In speaking with the Indy, David Howard, senior director of communications at RJR, declined to disclose the number of contract growers the company hires in North Carolina, saying that information is proprietary. He said that RJR has "several hundred" growers throughout the U.S.
In reference to the FLOC report, Howard said RJR may look through it, but the company is "not going to comment on this specifically now."
"We continue to believe that no company has done more than R.J. Reynolds Tobacco to improve farmworker safety, not only in N.C. but in other states as well, where we have contract growers," Howard said. "Some of the tangible things we have done currently to foster and improve living conditions on the farm is that all are required to participate in a comprehensive training program that is conducted by the cooperative extension service. Every contract grower for R.J. Reynolds has complete, good agricultural standing this year."
According to Howard, the on-farm audit program initiated this year includes "an independent third party on farms to make sure issues are addressed" and requires that business is "conducted efficiently and abiding by all rules, regulations and laws."
The audit program includes bilingual DVDs about farm hazards and an open letter to FLOC on the company's website detailing this training. O'Briant verified that the DOL will issue a new Spanish-language DVD with English subtitles by December; it will focus on housing safety and sanitation, including interviews with farmworkers and contract growers.
Howard said RJR holds a yearly "multi-stakeholder council to discuss farm labor issues." Yet farmworkers are not invited to these meetings. When asked why, Howard replied: "Farmworkers are not employees of R.J. Reynolds. At those meetings we go over very important topics, federal and state laws. We make it very clear that contract growers are required to abide by all laws."
He added: "We work with the N.C. Department of Labor, which is really the enforcement arm of this matter. To date, we aren't aware of any violation of R.J. Reynolds contract growers."
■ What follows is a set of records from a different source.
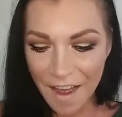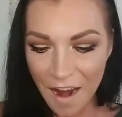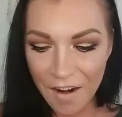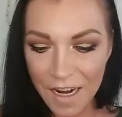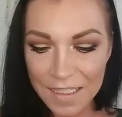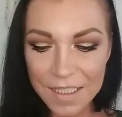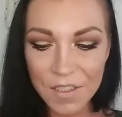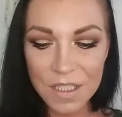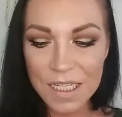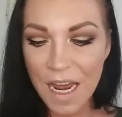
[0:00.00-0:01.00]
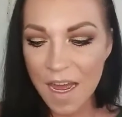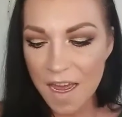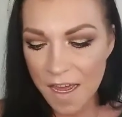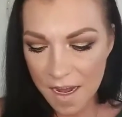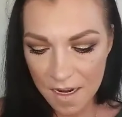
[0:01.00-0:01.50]
All right, so
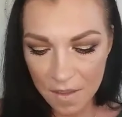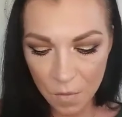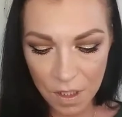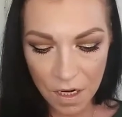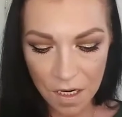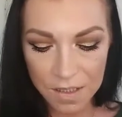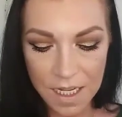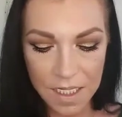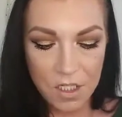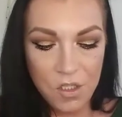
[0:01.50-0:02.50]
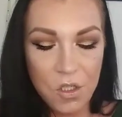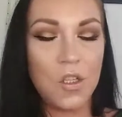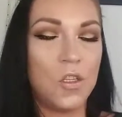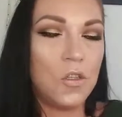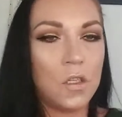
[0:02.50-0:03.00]
today we are
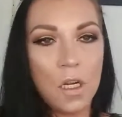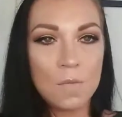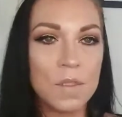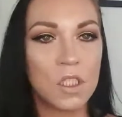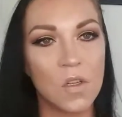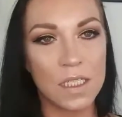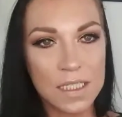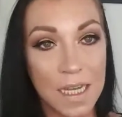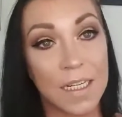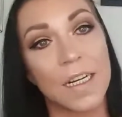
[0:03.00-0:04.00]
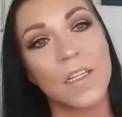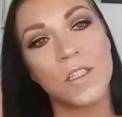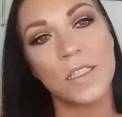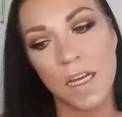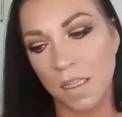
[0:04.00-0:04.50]
testing. I'm so excited. I
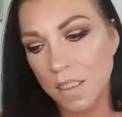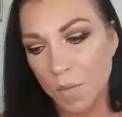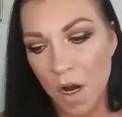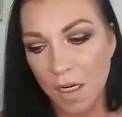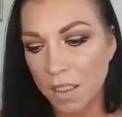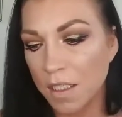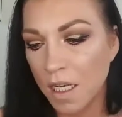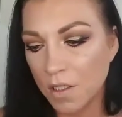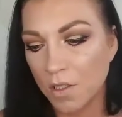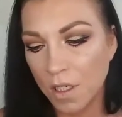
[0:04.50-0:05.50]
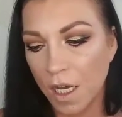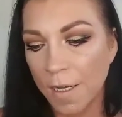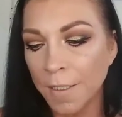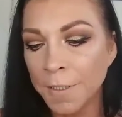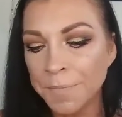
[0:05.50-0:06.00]
just got these products yesterday.
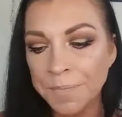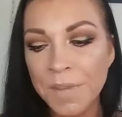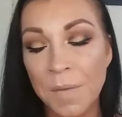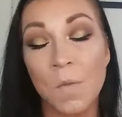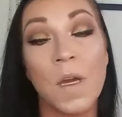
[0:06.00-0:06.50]
I've been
"Of course farmworkers are stakeholders," counters Connors. "They pick the leaves that Reynolds uses in their cigarettes. I would argue that farmworkers are the most important stakeholders in the supply chain—their sweat and labor. Who would harvest the product that makes Reynolds and its executives billions of dollars each year? Morally they are obligated to be a part of the solution. Without farmworkers their company would not exist, and it's time that they give farmworkers the respect that they deserve. That has been our only request since the beginning of this campaign—that Reynolds sit down with us and talk."
Tamir of Oxfam America believes the broken agricultural system is a result of the industry contracts with growers and the exploitation of undocumented workers.
"By virtue of the way contracts are made for growers, turning the blind eye, they're helping to create the system. A grower has no incentive to do it a legal way. If you hire an undocumented worker, you can pay them less, your housing is less likely to get inspected. The folks who play by the rules are the ones who are actually scrutinized more. We're encouraging growers to go under the radar, workers to stay under the radar.
"Our policymakers have failed us in terms of providing a system that workers can come and do this work in a legal way," she continued. "When it's not tobacco season, these same workers are working on sweet potatoes and cucumbers, they're working on our food. It's gotten politicized and it doesn't need to be. There are not enough Americans to pick these crops. We have to find a way for workers to come and work here without fear."
Correction (Nov. 10, 2011): A team of people from both Oxfam and FLOC were involved in the writing and editing of the report; Briana Connors was not the sole author of the report.